#### EXTRACTED INFORMATION ####

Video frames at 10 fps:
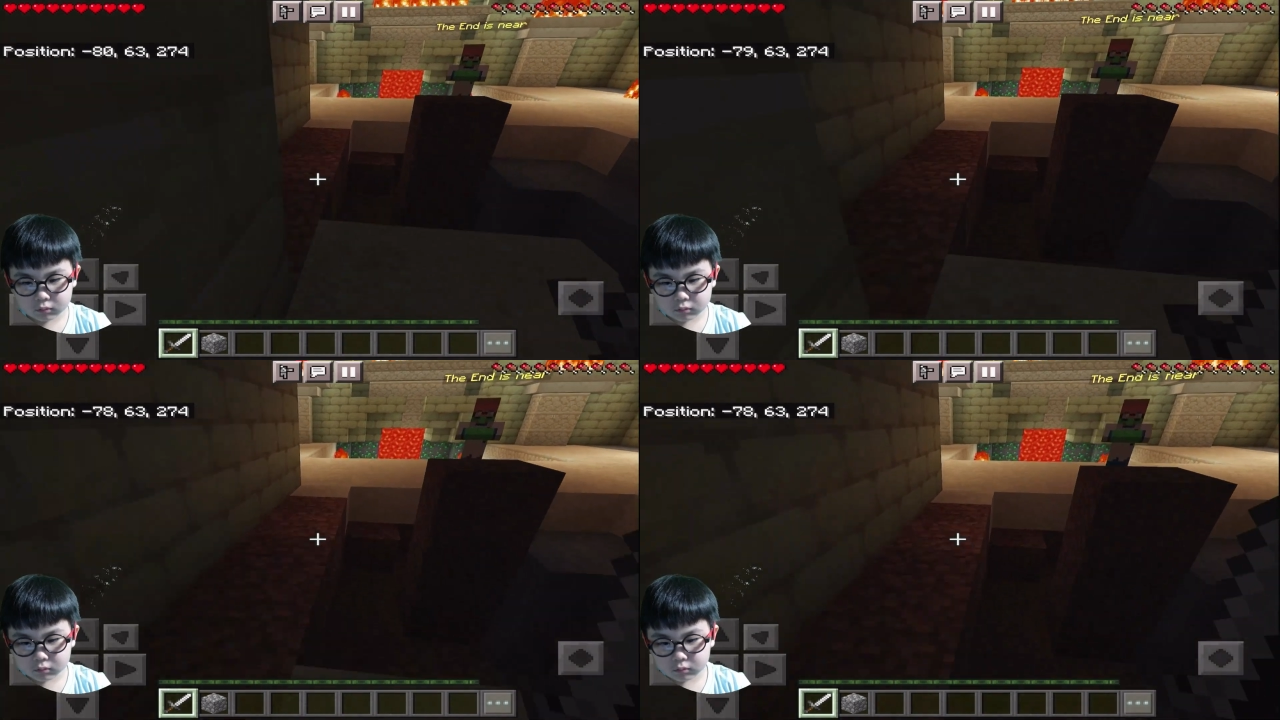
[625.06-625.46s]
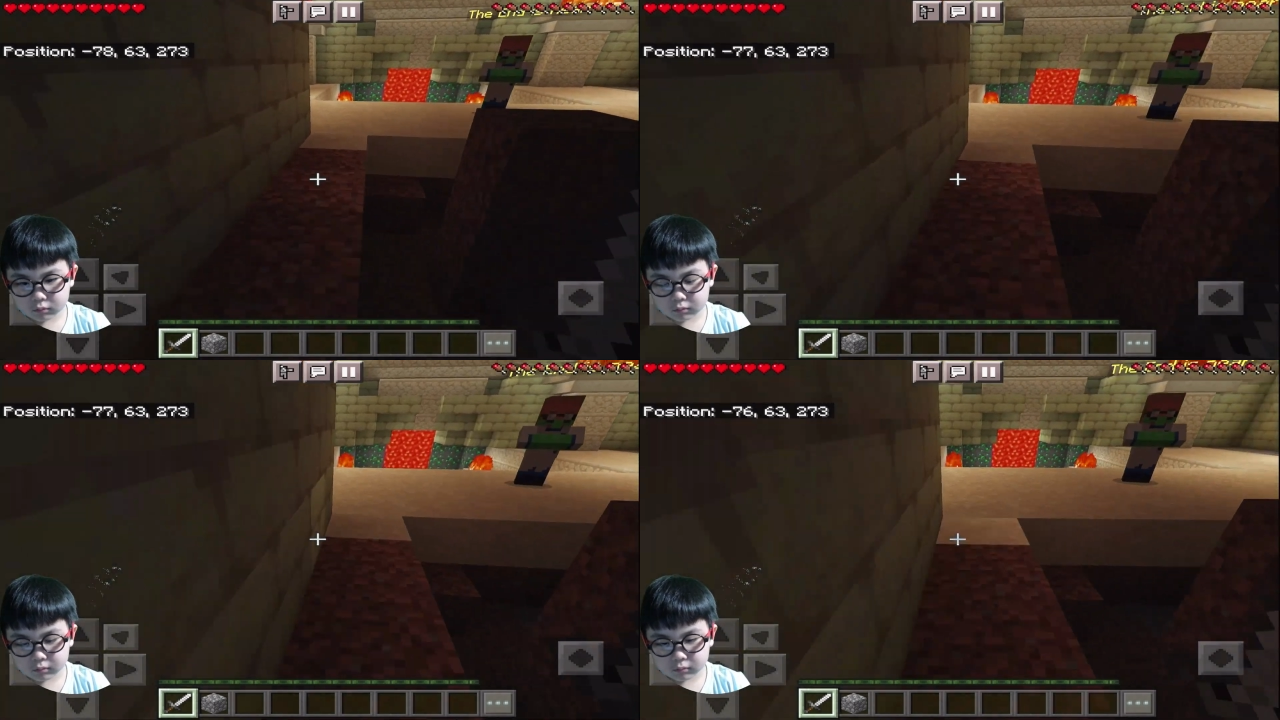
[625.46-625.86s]

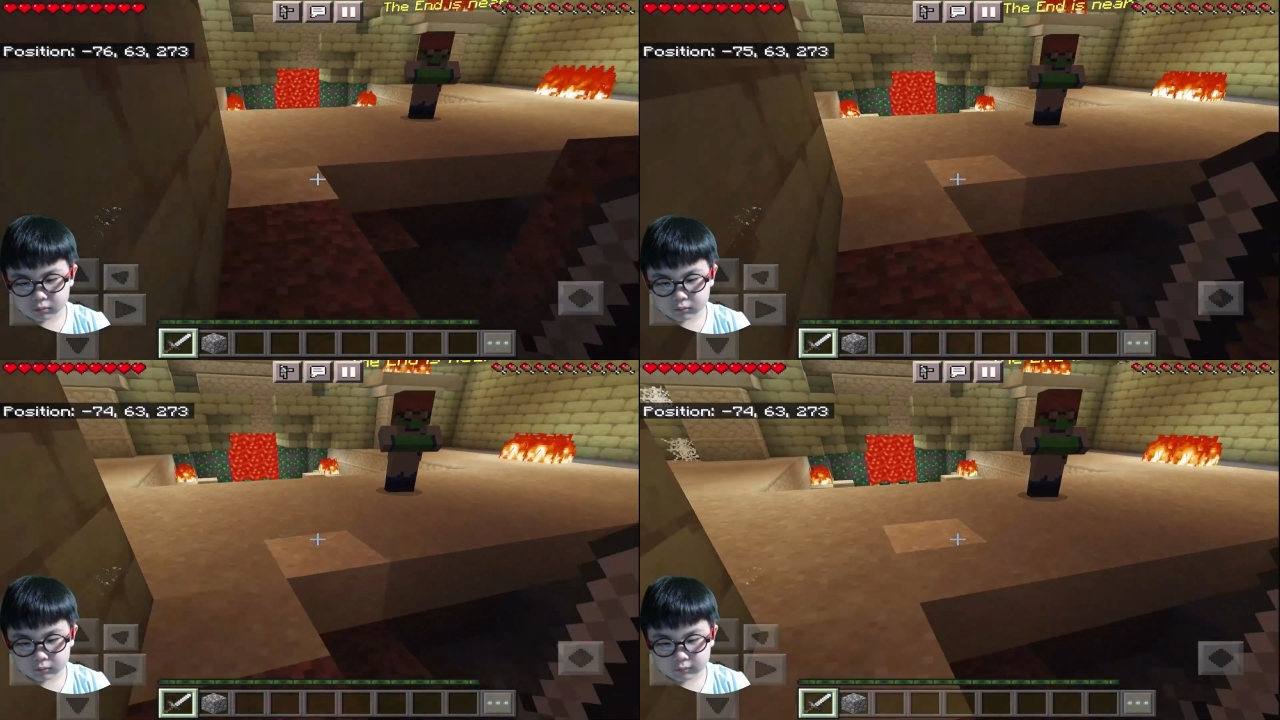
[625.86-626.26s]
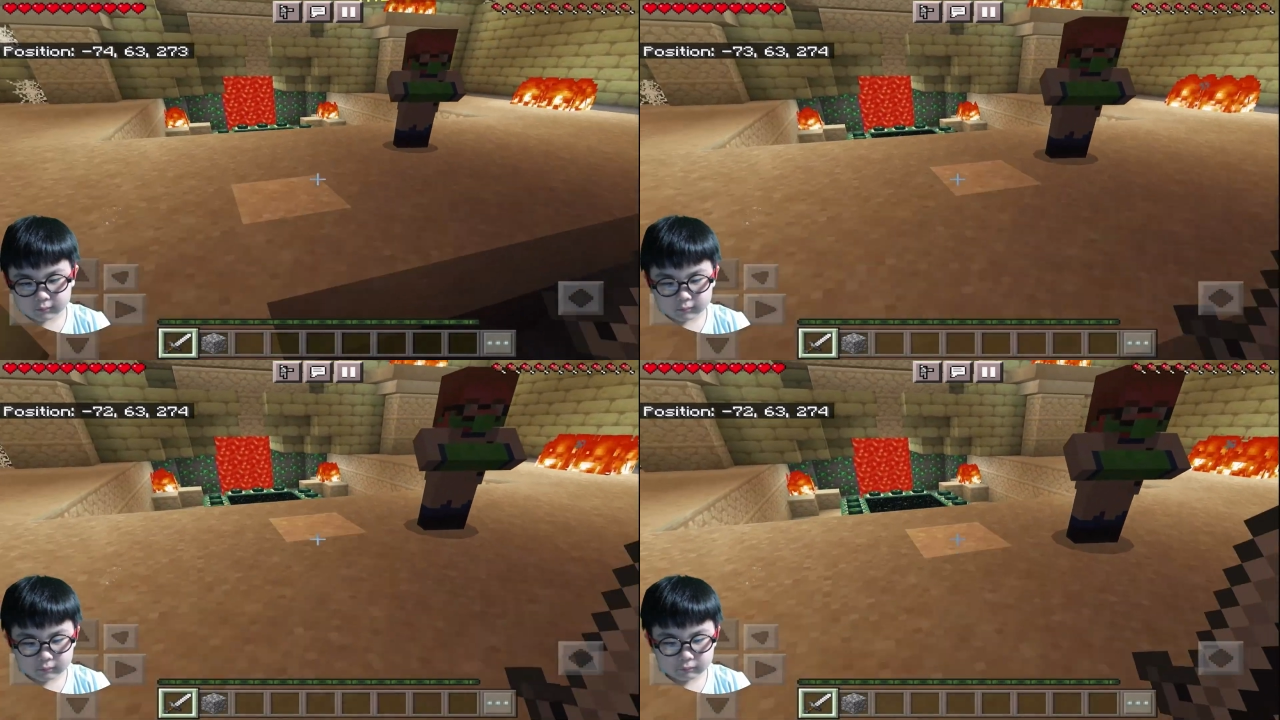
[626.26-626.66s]

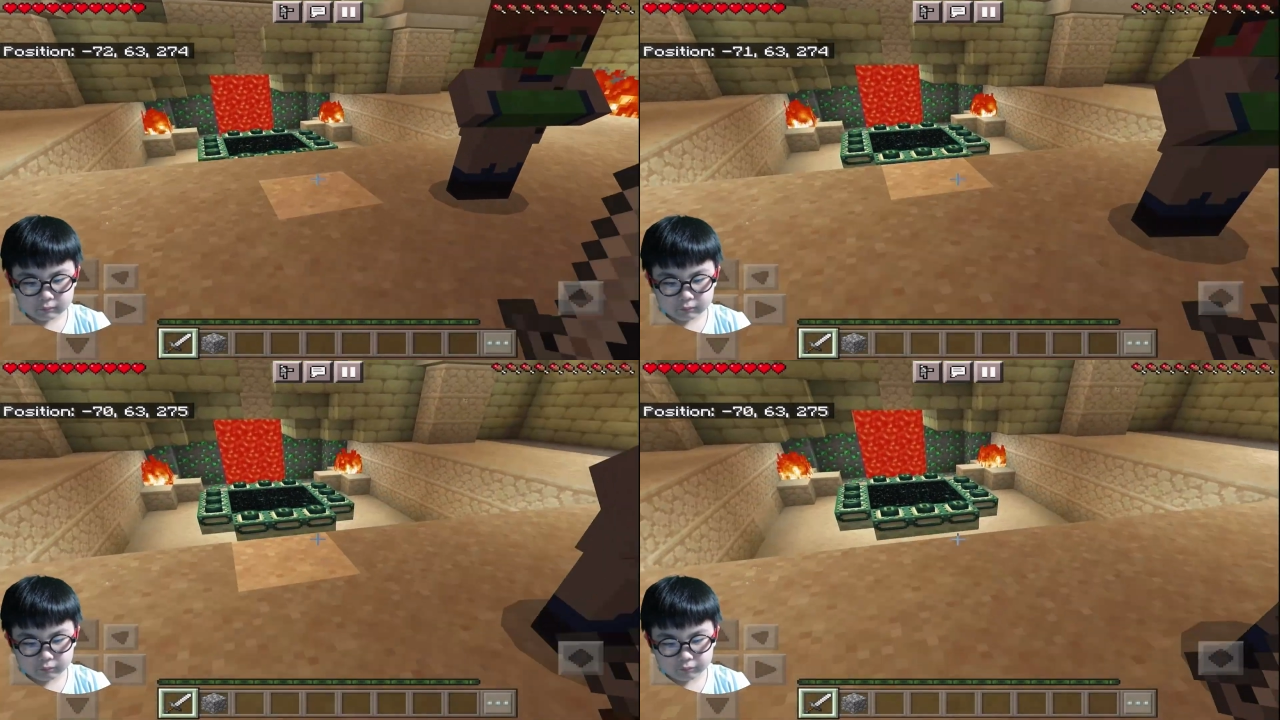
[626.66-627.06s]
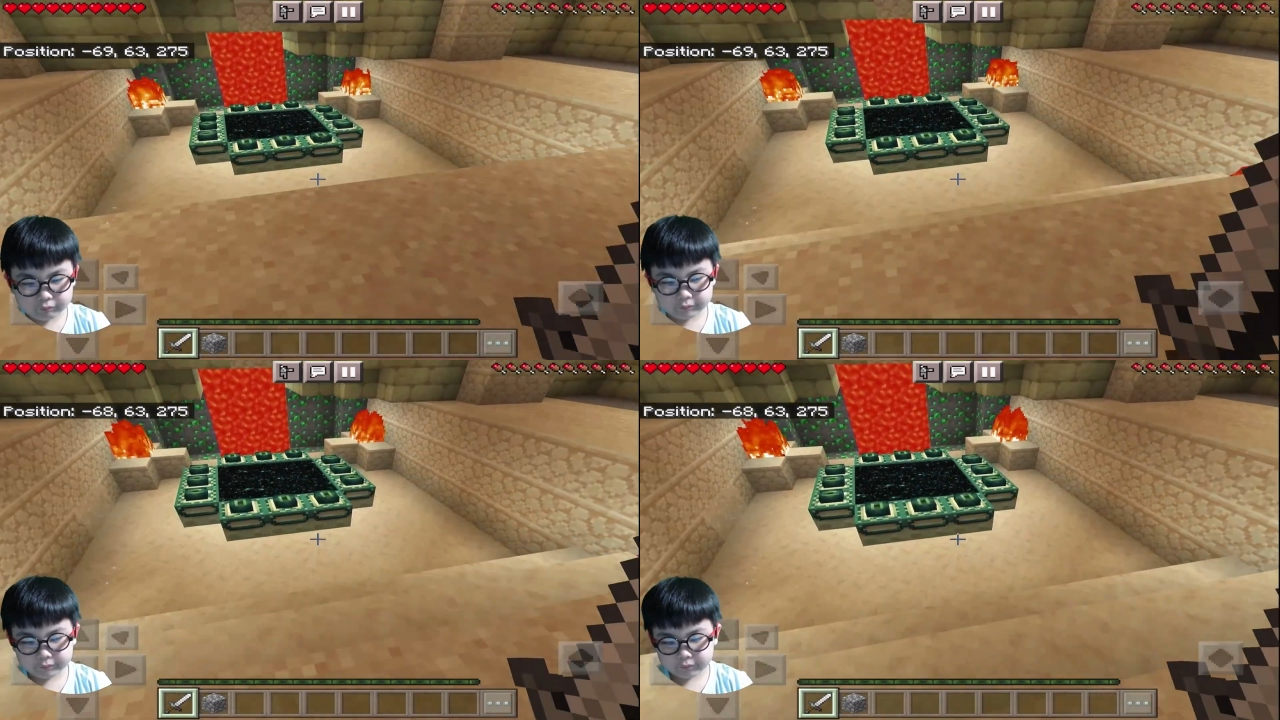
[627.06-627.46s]

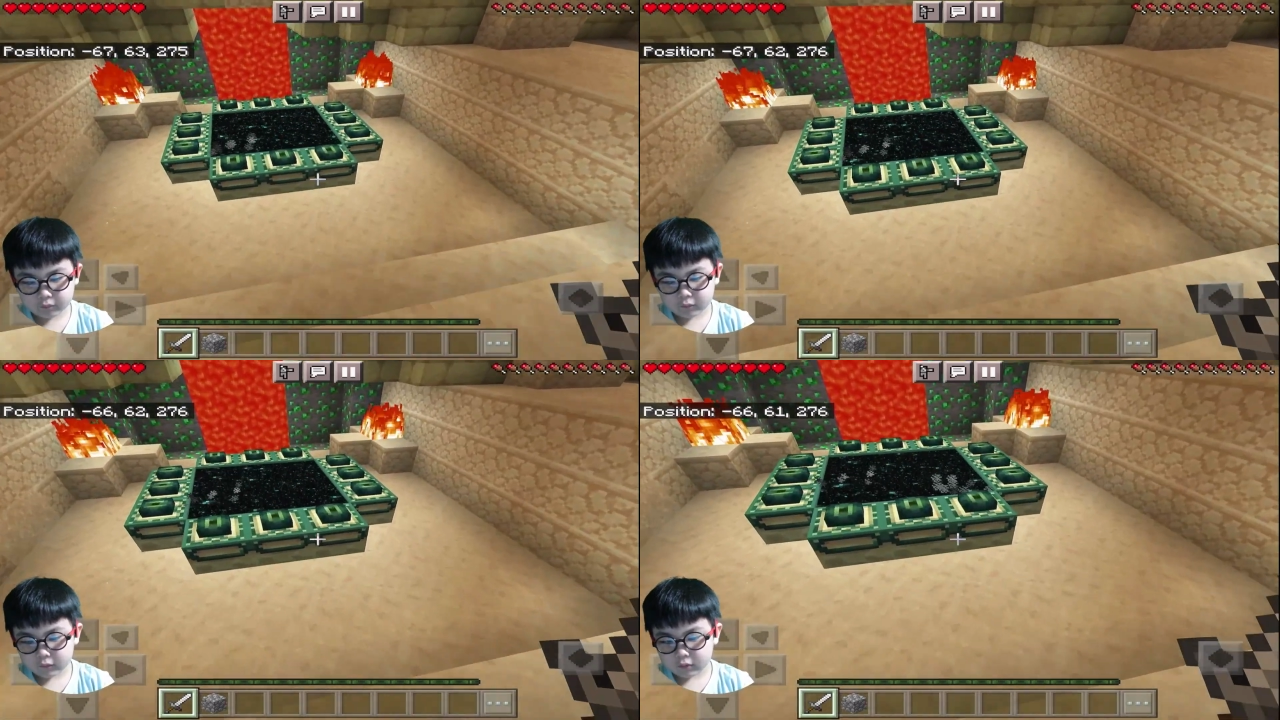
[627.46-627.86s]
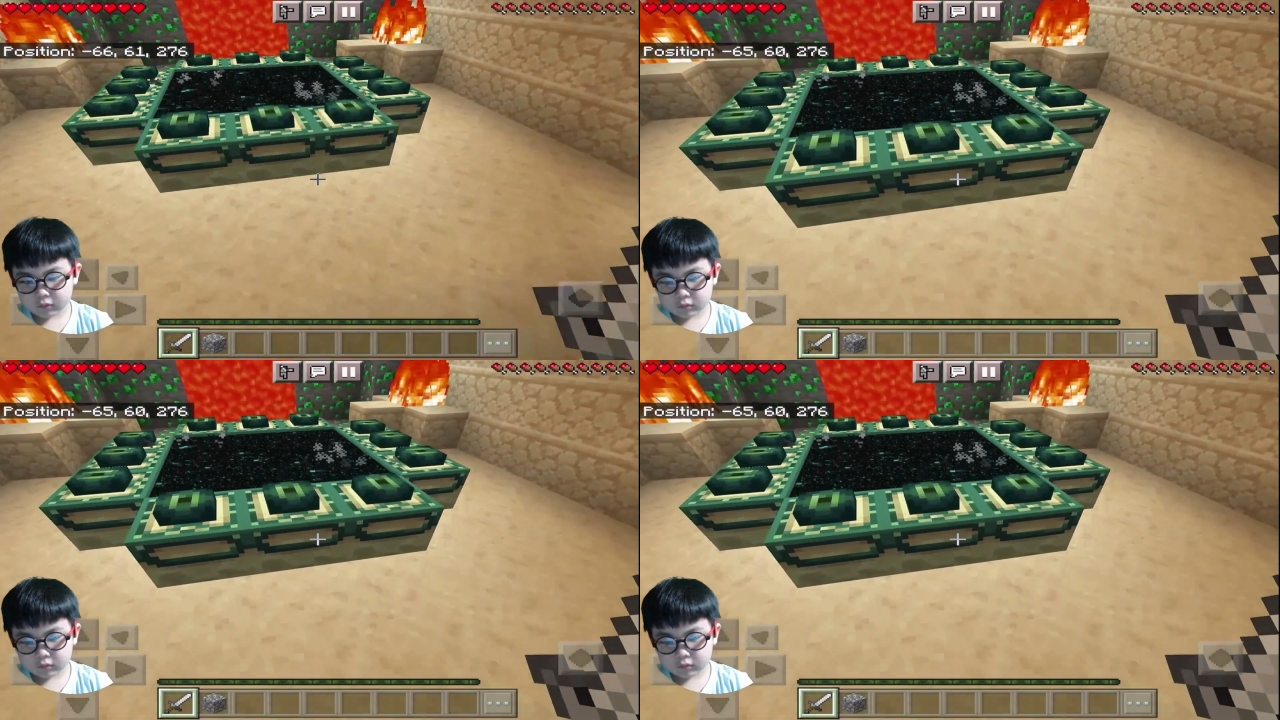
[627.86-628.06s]
Nobody speaks.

####

▶ **WHAT YOU WILL DO**
Could you set down, exactly as written, every line from the one with "[625.86-626.26s]" to the end of the data, both ends included? Leave out the pictures.

▶ **EXERCISE SOLUTION**
[625.86-626.26s]
[626.26-626.66s]

[626.66-627.06s]
[627.06-627.46s]

[627.46-627.86s]
[627.86-628.06s]
Nobody speaks.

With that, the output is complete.